Considerando le tematiche di cui abbiamo parlato, però, chi non abbia mai letto Powers prima d’ora, potrebbe rimanere un po’ spiazzato dal tratto cartoonesco del suo disegnatore. Tuttavia, come confermato dalle parole di Michael Avon Oeming stesso, recuperabili tra i contenuti extra del primo volume della ristampa Panini, la sua intenzione era proprio quella di realizzare un fumetto crime con lo stile adottato da Bruce Timm nell’acclamata serie animata di Batman degli anni Novanta, con in più un richiamo ai character ideati per il piccolo schermo da Alex Toth, di cui Timm è uno degli eredi dichiarati. I personaggi sono squadrati, definiti da linee nette e pulite, gli sfondi sono geometrici ed essenziali (ma sempre funzionali al racconto) ed esattamente come nello show della Warner Bros Animation, è l’eccellente lavoro su ombre e chiaroscuri a far sì che Powers rimanga saldamente legata al genere poliziesco. È importante sottolineare che fu Oeming a chiedere a Bendis di collaborare su una nuova serie, mostrando fin dal primo numero di non temere l’utilizzo di gabbie stracolme di vignette, pur di valorizzare per intero i testi del collega. Ciononostante, le tavole vengono trasformate radicalmente, quando la trama necessita di una spinta verso l’action o quando occorre che una determinata scena colpisca il lettore come un pugno nello stomaco. In questi casi, l’artista americano si rivela capace di variare le inquadrature in maniera estremamente suggestiva, riuscendo anche a infondere un inaspettato dinamismo nelle tavole, che un tratto così rigoroso e lineare sembrerebbe teoricamente impedire.

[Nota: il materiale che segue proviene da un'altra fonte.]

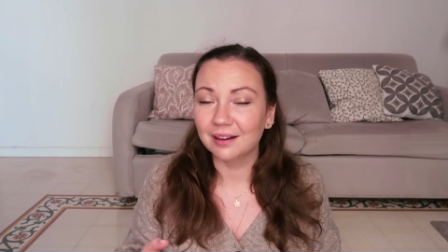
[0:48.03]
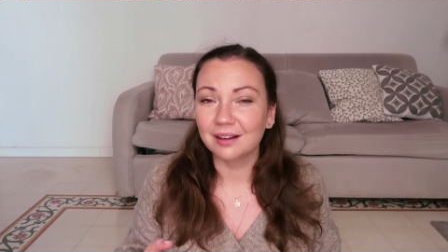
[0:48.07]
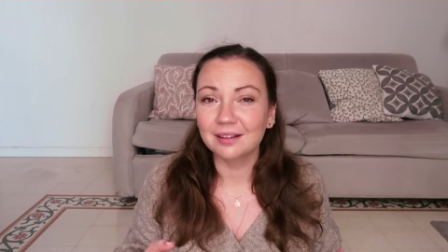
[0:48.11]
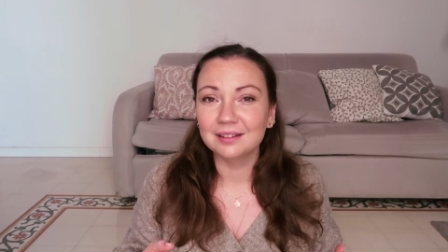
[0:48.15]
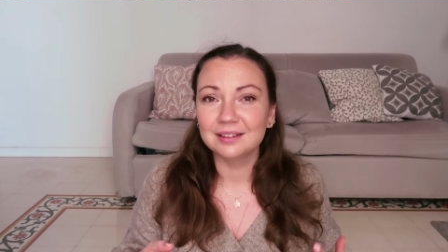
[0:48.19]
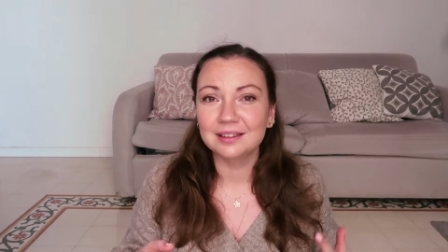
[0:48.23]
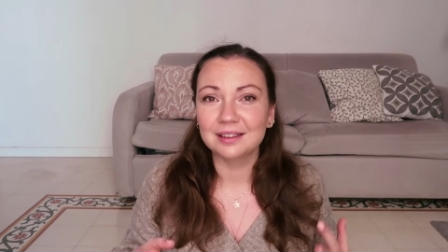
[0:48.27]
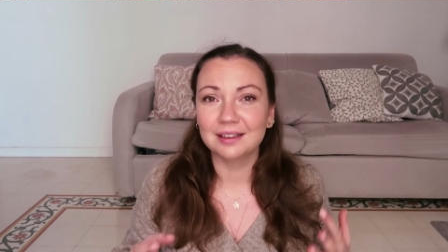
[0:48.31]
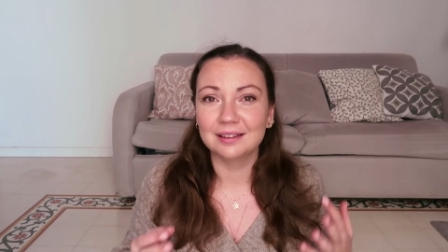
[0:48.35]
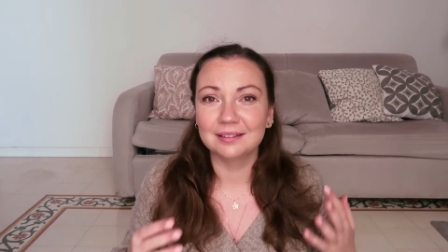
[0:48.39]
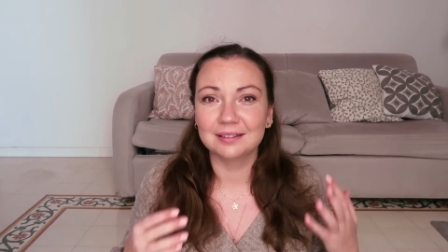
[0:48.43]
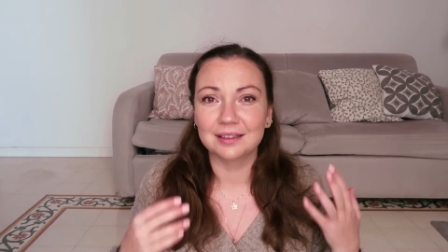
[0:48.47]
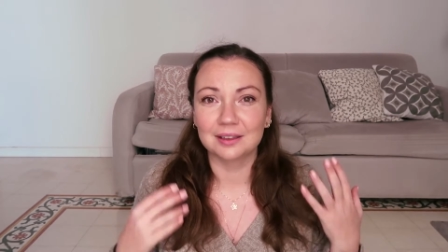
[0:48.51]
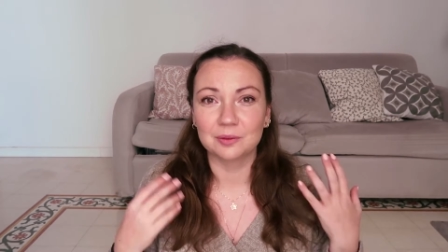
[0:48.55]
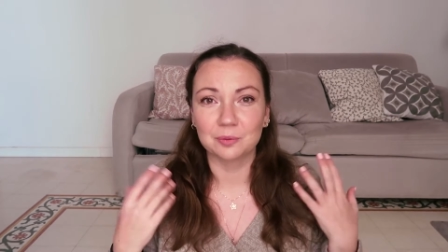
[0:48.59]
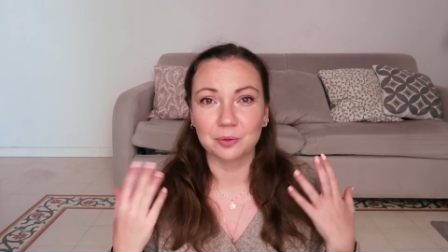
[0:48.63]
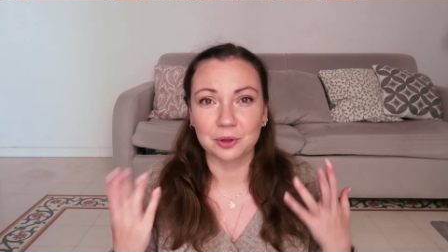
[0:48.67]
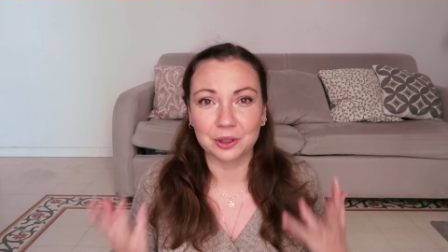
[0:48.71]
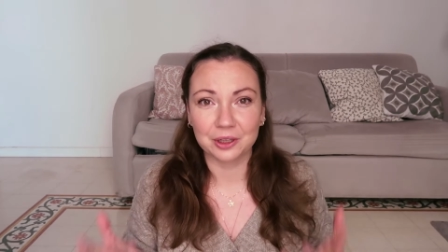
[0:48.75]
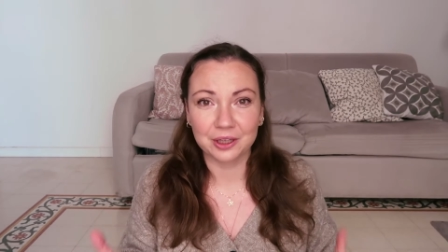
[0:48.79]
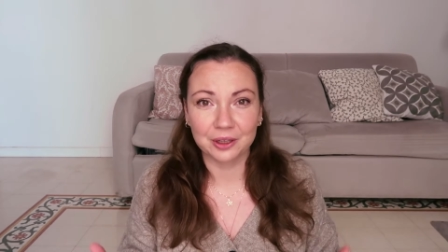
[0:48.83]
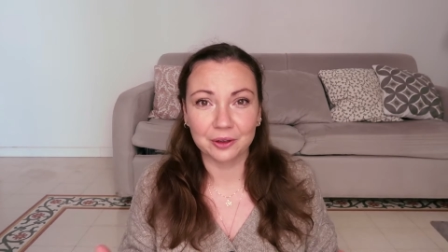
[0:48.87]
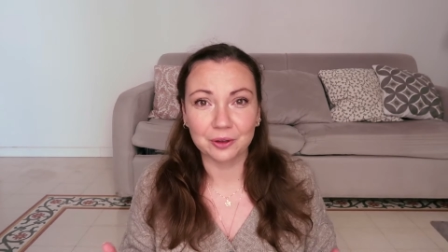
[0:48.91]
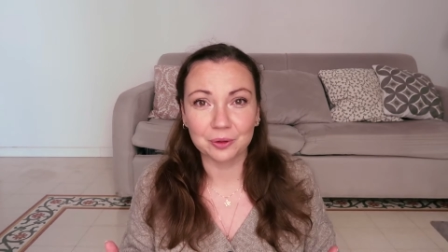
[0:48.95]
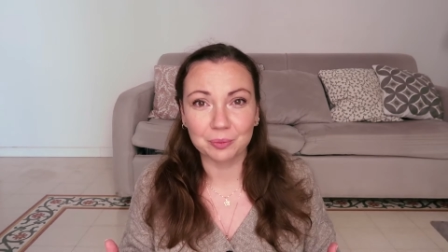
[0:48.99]
content and
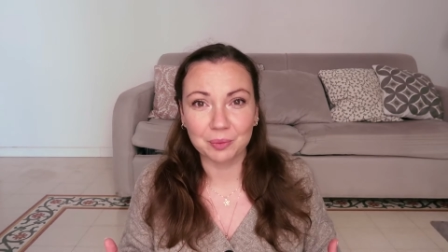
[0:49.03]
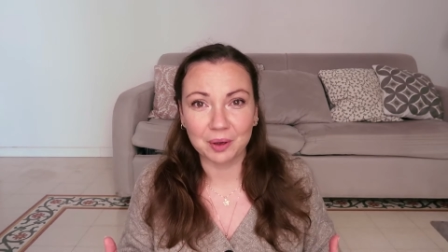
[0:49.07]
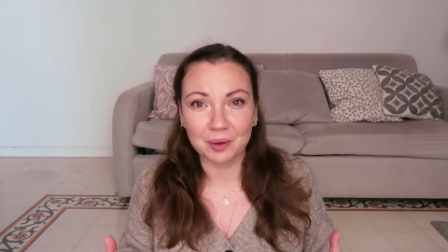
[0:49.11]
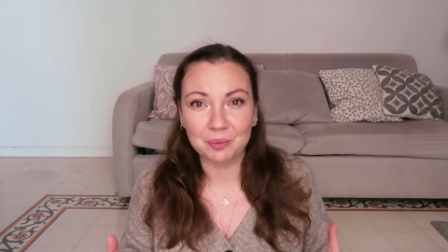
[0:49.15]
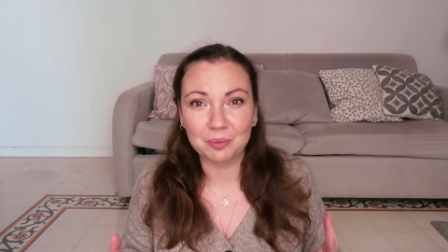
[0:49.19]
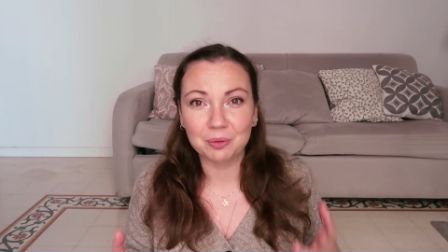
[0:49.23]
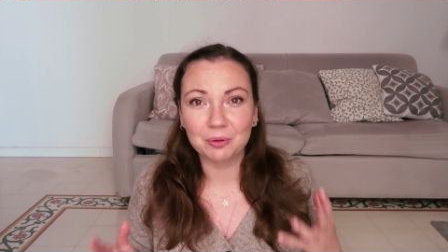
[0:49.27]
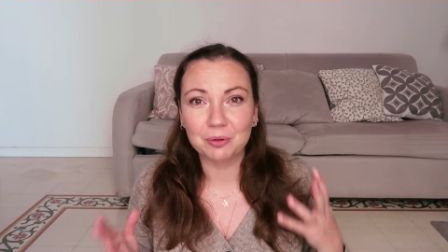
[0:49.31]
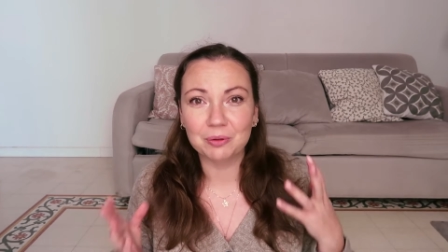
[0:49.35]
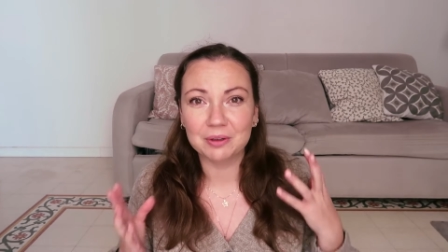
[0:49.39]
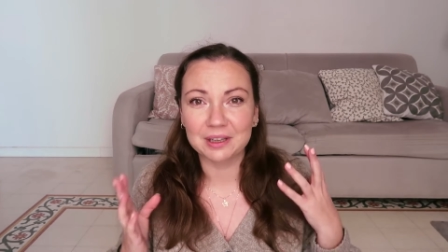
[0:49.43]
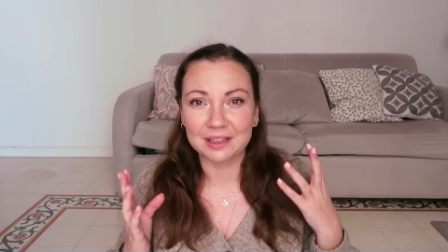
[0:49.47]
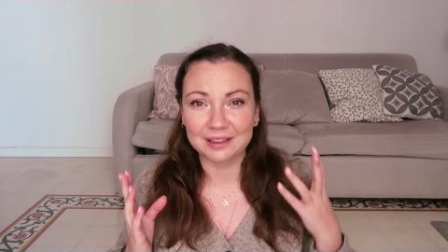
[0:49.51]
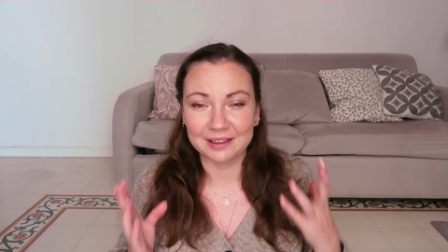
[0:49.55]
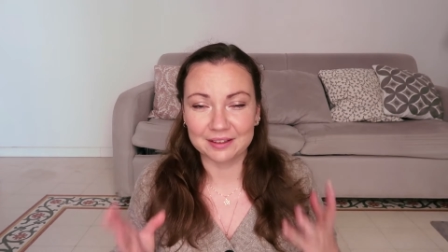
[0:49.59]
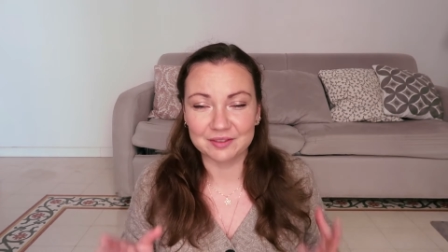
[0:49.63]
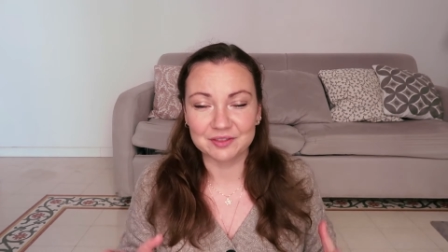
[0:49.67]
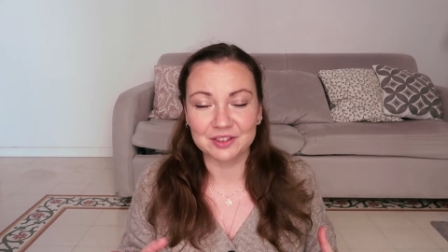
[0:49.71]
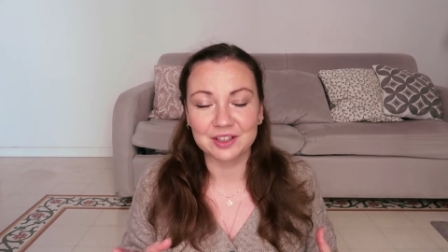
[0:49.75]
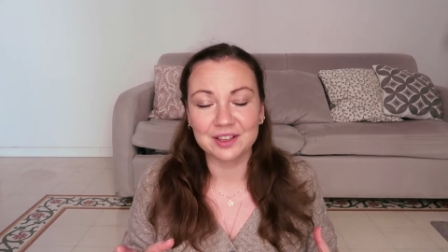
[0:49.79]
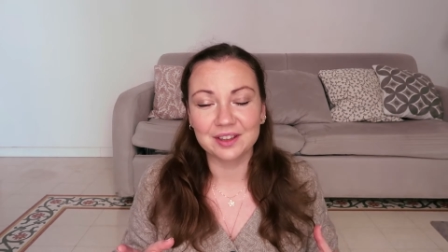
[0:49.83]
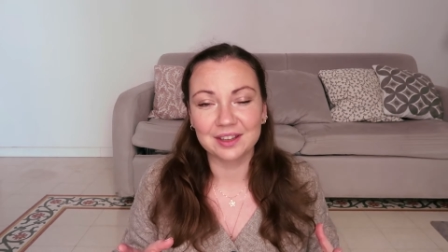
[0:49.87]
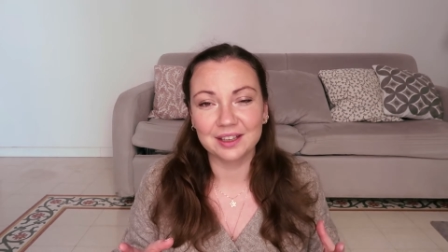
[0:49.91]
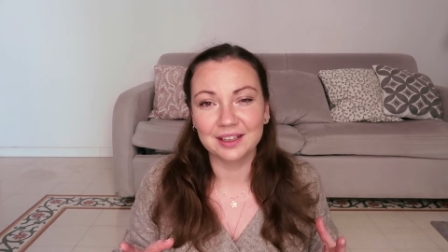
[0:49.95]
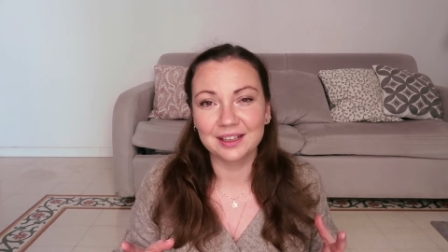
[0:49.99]
working on my book and
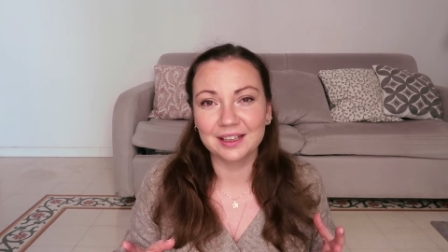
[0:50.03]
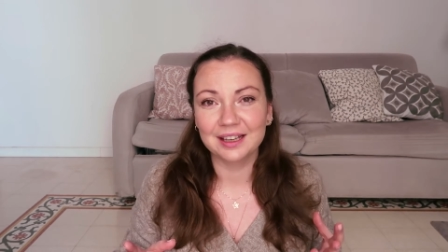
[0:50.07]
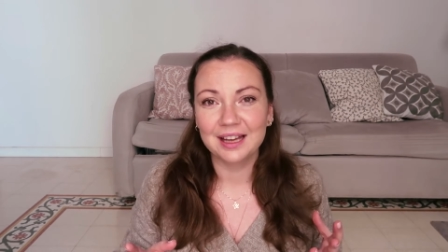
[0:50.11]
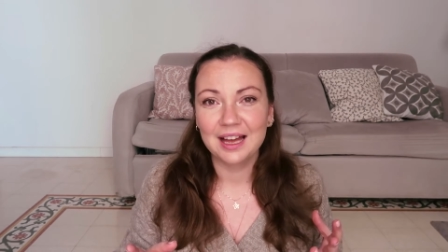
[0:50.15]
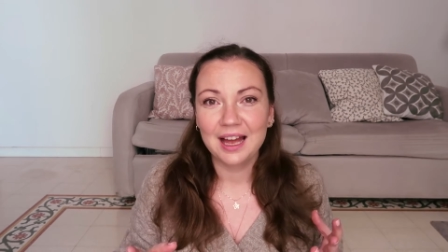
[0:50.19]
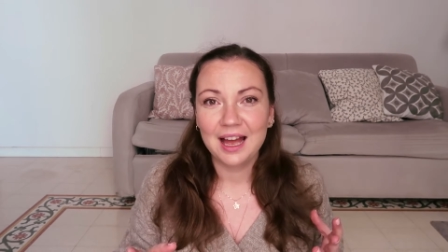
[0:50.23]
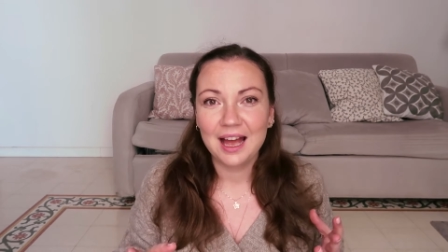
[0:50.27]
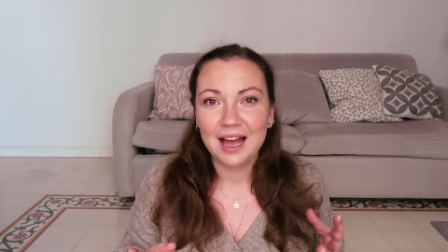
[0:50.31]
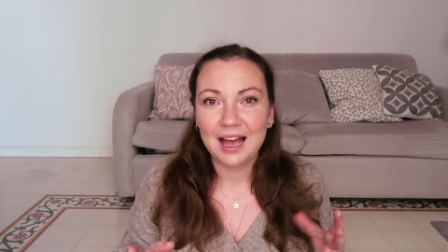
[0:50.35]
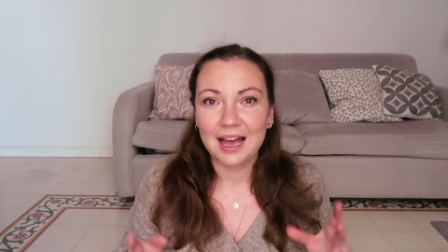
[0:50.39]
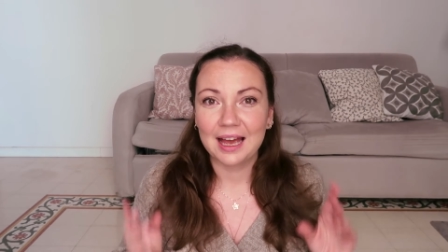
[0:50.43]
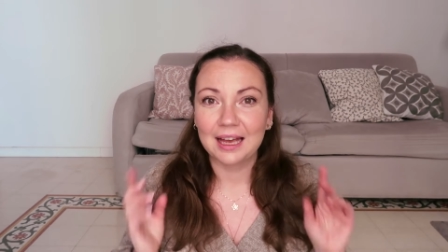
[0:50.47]
everything.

La ristampa Panini, di cui è appena uscito il quarto volume, è caratterizzata da una veste editoriale pregevole, essa rappresenta non solo l’occasione migliore per apprezzare la rapida maturazione grafica di Oeming, ma pure per scoprire il vero Bendis, in particolare per coloro che ne hanno conosciuto soltanto la versione appannata nei suoi ultimi anni alla Marvel (prima del suo recente ritorno) o nei tutt’altro che memorabili lavori per la DC.